*Dataset records*
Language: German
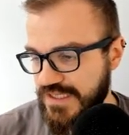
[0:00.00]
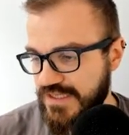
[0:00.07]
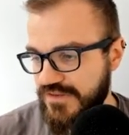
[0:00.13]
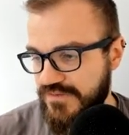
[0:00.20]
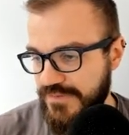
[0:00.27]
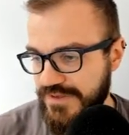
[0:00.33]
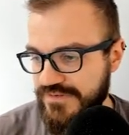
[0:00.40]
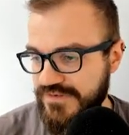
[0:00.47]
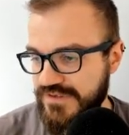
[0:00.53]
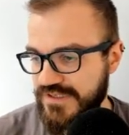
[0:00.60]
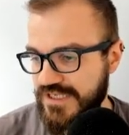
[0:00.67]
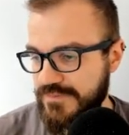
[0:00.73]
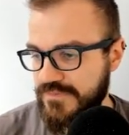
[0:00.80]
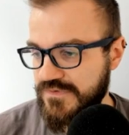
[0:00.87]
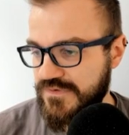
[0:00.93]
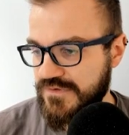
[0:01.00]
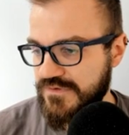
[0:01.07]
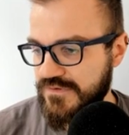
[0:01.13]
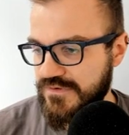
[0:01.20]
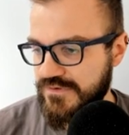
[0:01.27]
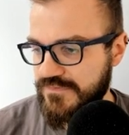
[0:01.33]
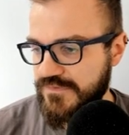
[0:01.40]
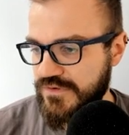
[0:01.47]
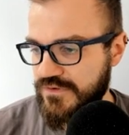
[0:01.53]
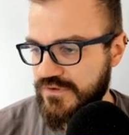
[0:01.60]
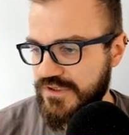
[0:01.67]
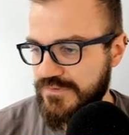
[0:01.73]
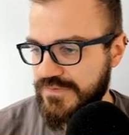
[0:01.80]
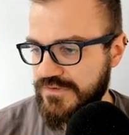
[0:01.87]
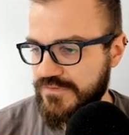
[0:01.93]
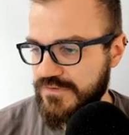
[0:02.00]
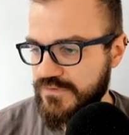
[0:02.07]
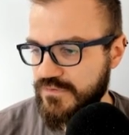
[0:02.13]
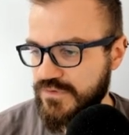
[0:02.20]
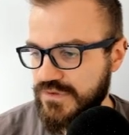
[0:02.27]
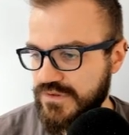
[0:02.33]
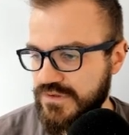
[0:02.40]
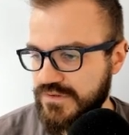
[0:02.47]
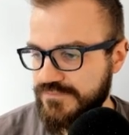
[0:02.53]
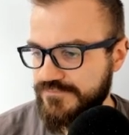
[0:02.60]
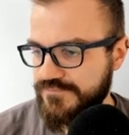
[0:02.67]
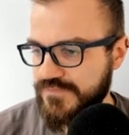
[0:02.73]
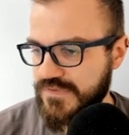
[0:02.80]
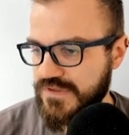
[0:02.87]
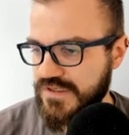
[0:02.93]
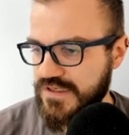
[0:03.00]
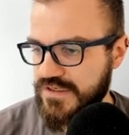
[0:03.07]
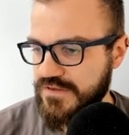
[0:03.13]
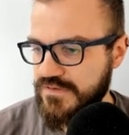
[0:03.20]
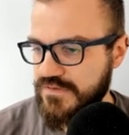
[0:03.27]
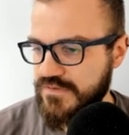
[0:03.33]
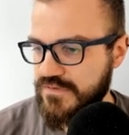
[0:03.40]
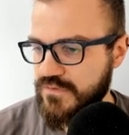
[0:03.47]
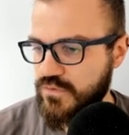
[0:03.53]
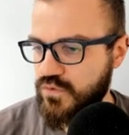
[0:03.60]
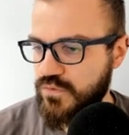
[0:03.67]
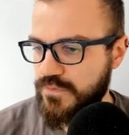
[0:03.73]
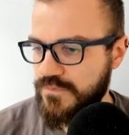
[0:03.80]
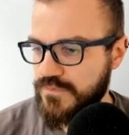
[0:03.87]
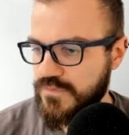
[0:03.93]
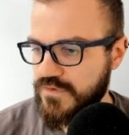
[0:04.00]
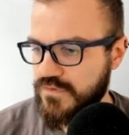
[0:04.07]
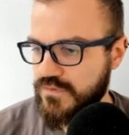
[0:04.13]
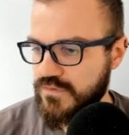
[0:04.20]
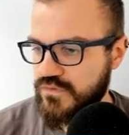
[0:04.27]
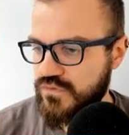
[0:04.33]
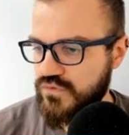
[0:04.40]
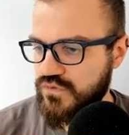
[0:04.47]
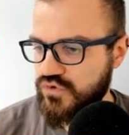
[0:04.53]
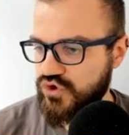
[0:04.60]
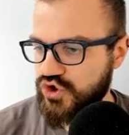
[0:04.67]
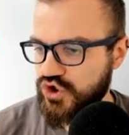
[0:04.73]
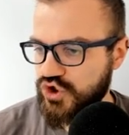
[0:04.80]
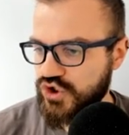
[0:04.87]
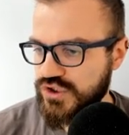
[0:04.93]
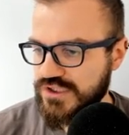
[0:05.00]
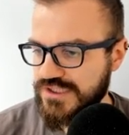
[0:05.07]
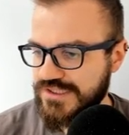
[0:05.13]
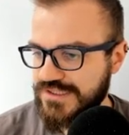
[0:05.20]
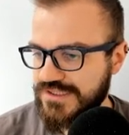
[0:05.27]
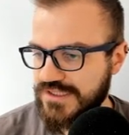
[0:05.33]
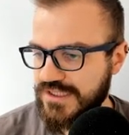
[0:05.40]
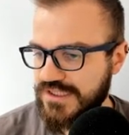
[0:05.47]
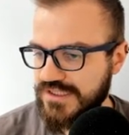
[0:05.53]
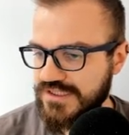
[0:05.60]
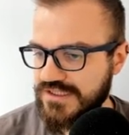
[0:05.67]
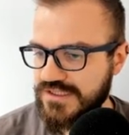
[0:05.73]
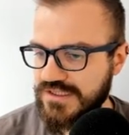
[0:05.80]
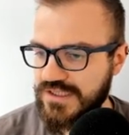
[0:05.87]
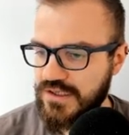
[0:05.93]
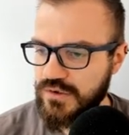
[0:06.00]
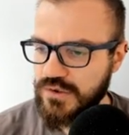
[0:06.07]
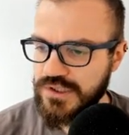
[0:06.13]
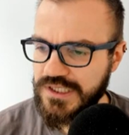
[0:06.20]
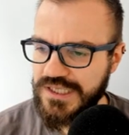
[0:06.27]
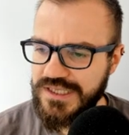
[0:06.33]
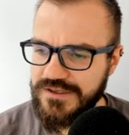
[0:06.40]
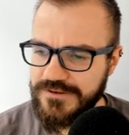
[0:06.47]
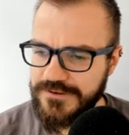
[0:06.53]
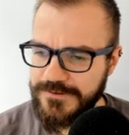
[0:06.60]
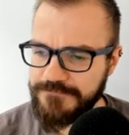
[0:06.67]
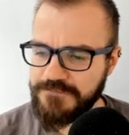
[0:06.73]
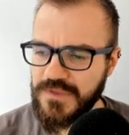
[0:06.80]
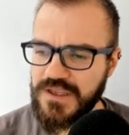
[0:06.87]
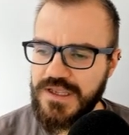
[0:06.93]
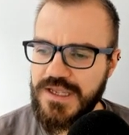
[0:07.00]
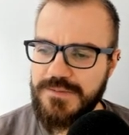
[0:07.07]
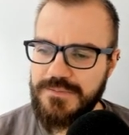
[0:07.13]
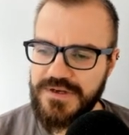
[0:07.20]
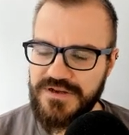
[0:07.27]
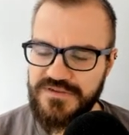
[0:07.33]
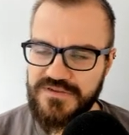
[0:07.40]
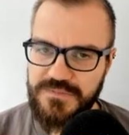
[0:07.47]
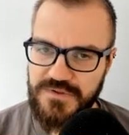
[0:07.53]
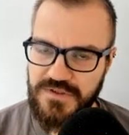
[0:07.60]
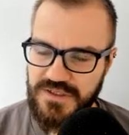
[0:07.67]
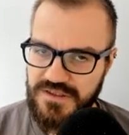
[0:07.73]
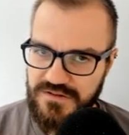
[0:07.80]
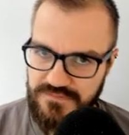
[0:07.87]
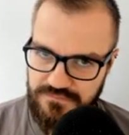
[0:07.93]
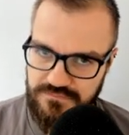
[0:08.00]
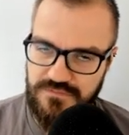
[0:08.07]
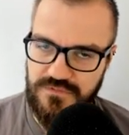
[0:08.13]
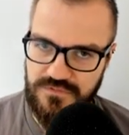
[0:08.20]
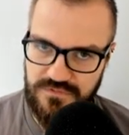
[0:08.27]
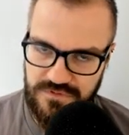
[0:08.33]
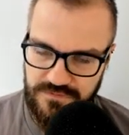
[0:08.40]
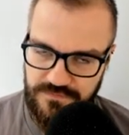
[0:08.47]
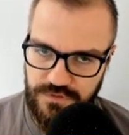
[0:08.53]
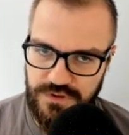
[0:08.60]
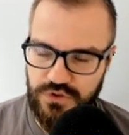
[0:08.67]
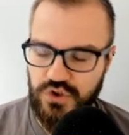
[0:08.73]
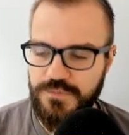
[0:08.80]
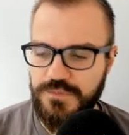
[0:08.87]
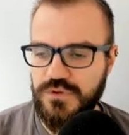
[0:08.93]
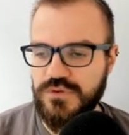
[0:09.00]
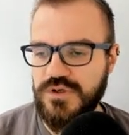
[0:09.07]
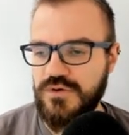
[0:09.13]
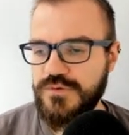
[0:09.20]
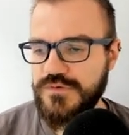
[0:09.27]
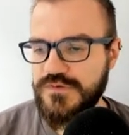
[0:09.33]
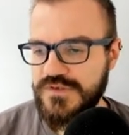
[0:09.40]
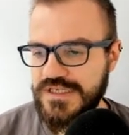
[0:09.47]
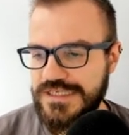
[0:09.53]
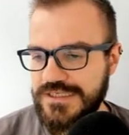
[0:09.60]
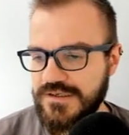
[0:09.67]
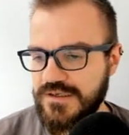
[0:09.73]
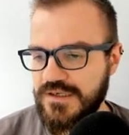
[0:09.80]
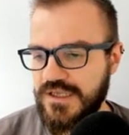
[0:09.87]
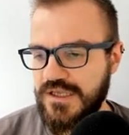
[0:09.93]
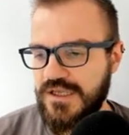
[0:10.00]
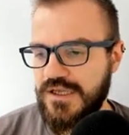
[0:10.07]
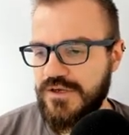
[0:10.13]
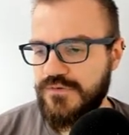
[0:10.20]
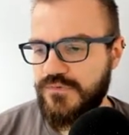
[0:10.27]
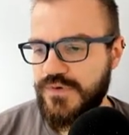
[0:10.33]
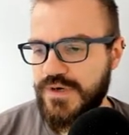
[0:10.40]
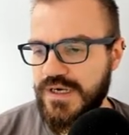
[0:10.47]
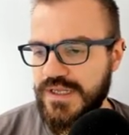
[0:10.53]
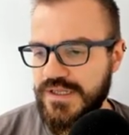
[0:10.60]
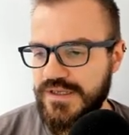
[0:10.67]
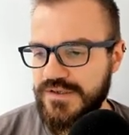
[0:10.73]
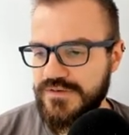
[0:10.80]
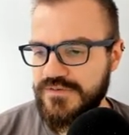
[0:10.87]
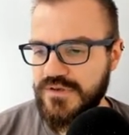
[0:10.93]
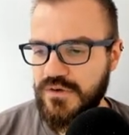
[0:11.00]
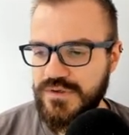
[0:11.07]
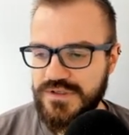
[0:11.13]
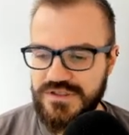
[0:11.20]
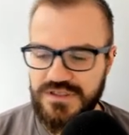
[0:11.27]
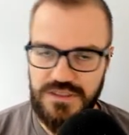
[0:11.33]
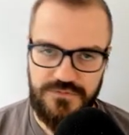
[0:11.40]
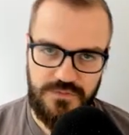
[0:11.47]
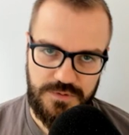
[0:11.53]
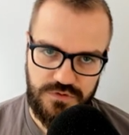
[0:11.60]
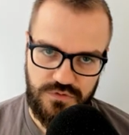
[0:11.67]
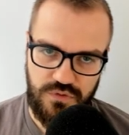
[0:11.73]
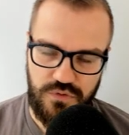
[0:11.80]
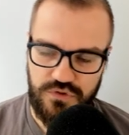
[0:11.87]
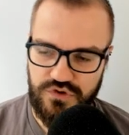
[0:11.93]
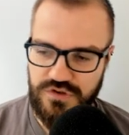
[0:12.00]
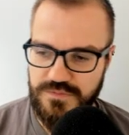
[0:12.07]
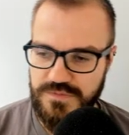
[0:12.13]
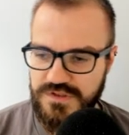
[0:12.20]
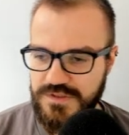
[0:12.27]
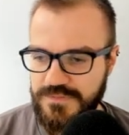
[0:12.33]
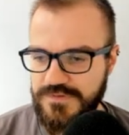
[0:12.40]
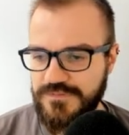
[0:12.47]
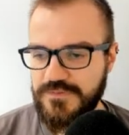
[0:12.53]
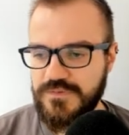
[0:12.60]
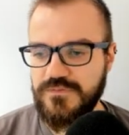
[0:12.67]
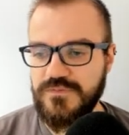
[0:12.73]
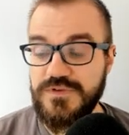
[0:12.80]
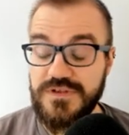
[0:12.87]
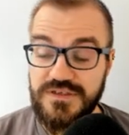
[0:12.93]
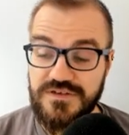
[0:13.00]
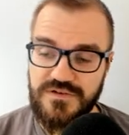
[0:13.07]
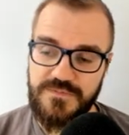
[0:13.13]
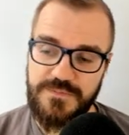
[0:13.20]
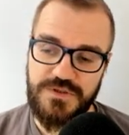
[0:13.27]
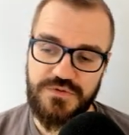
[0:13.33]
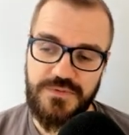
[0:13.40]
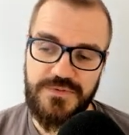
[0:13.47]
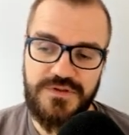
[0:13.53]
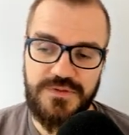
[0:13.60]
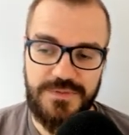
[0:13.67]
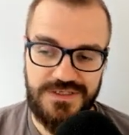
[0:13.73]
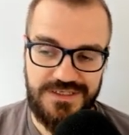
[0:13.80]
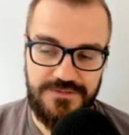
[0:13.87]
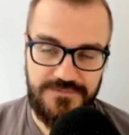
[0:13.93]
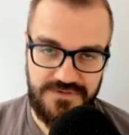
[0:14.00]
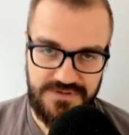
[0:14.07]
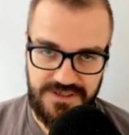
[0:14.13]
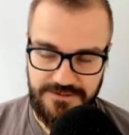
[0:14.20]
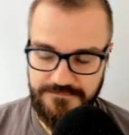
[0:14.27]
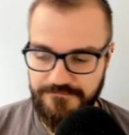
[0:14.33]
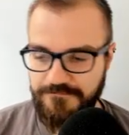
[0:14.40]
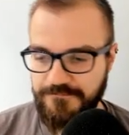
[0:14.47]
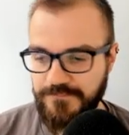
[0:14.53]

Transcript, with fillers: 20 Ergebnisse, ähm, wir können ja mal versuchen, ganz oben zu starten. Auch hier prinzipiell von der Doppelung ausgehen, weil es auch hier die informatorischen immer gibt. Wir sehen das jetzt beispielsweise bei der IFSTA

*Task to complete*
Go through the listing above and quote it exactly, apart from its images.

*Exercise output*
Language: German
[0:00.00]
[0:00.07]
[0:00.13]
[0:00.20]
[0:00.27]
[0:00.33]
[0:00.40]
[0:00.47]
[0:00.53]
[0:00.60]
[0:00.67]
[0:00.73]
[0:00.80]
[0:00.87]
[0:00.93]
[0:01.00]
[0:01.07]
[0:01.13]
[0:01.20]
[0:01.27]
[0:01.33]
[0:01.40]
[0:01.47]
[0:01.53]
[0:01.60]
[0:01.67]
[0:01.73]
[0:01.80]
[0:01.87]
[0:01.93]
[0:02.00]
[0:02.07]
[0:02.13]
[0:02.20]
[0:02.27]
[0:02.33]
[0:02.40]
[0:02.47]
[0:02.53]
[0:02.60]
[0:02.67]
[0:02.73]
[0:02.80]
[0:02.87]
[0:02.93]
[0:03.00]
[0:03.07]
[0:03.13]
[0:03.20]
[0:03.27]
[0:03.33]
[0:03.40]
[0:03.47]
[0:03.53]
[0:03.60]
[0:03.67]
[0:03.73]
[0:03.80]
[0:03.87]
[0:03.93]
[0:04.00]
[0:04.07]
[0:04.13]
[0:04.20]
[0:04.27]
[0:04.33]
[0:04.40]
[0:04.47]
[0:04.53]
[0:04.60]
[0:04.67]
[0:04.73]
[0:04.80]
[0:04.87]
[0:04.93]
[0:05.00]
[0:05.07]
[0:05.13]
[0:05.20]
[0:05.27]
[0:05.33]
[0:05.40]
[0:05.47]
[0:05.53]
[0:05.60]
[0:05.67]
[0:05.73]
[0:05.80]
[0:05.87]
[0:05.93]
[0:06.00]
[0:06.07]
[0:06.13]
[0:06.20]
[0:06.27]
[0:06.33]
[0:06.40]
[0:06.47]
[0:06.53]
[0:06.60]
[0:06.67]
[0:06.73]
[0:06.80]
[0:06.87]
[0:06.93]
[0:07.00]
[0:07.07]
[0:07.13]
[0:07.20]
[0:07.27]
[0:07.33]
[0:07.40]
[0:07.47]
[0:07.53]
[0:07.60]
[0:07.67]
[0:07.73]
[0:07.80]
[0:07.87]
[0:07.93]
[0:08.00]
[0:08.07]
[0:08.13]
[0:08.20]
[0:08.27]
[0:08.33]
[0:08.40]
[0:08.47]
[0:08.53]
[0:08.60]
[0:08.67]
[0:08.73]
[0:08.80]
[0:08.87]
[0:08.93]
[0:09.00]
[0:09.07]
[0:09.13]
[0:09.20]
[0:09.27]
[0:09.33]
[0:09.40]
[0:09.47]
[0:09.53]
[0:09.60]
[0:09.67]
[0:09.73]
[0:09.80]
[0:09.87]
[0:09.93]
[0:10.00]
[0:10.07]
[0:10.13]
[0:10.20]
[0:10.27]
[0:10.33]
[0:10.40]
[0:10.47]
[0:10.53]
[0:10.60]
[0:10.67]
[0:10.73]
[0:10.80]
[0:10.87]
[0:10.93]
[0:11.00]
[0:11.07]
[0:11.13]
[0:11.20]
[0:11.27]
[0:11.33]
[0:11.40]
[0:11.47]
[0:11.53]
[0:11.60]
[0:11.67]
[0:11.73]
[0:11.80]
[0:11.87]
[0:11.93]
[0:12.00]
[0:12.07]
[0:12.13]
[0:12.20]
[0:12.27]
[0:12.33]
[0:12.40]
[0:12.47]
[0:12.53]
[0:12.60]
[0:12.67]
[0:12.73]
[0:12.80]
[0:12.87]
[0:12.93]
[0:13.00]
[0:13.07]
[0:13.13]
[0:13.20]
[0:13.27]
[0:13.33]
[0:13.40]
[0:13.47]
[0:13.53]
[0:13.60]
[0:13.67]
[0:13.73]
[0:13.80]
[0:13.87]
[0:13.93]
[0:14.00]
[0:14.07]
[0:14.13]
[0:14.20]
[0:14.27]
[0:14.33]
[0:14.40]
[0:14.47]
[0:14.53]

Transcript, with fillers: 20 Ergebnisse, ähm, wir können ja mal versuchen, ganz oben zu starten. Auch hier prinzipiell von der Doppelung ausgehen, weil es auch hier die informatorischen immer gibt. Wir sehen das jetzt beispielsweise bei der IFSTA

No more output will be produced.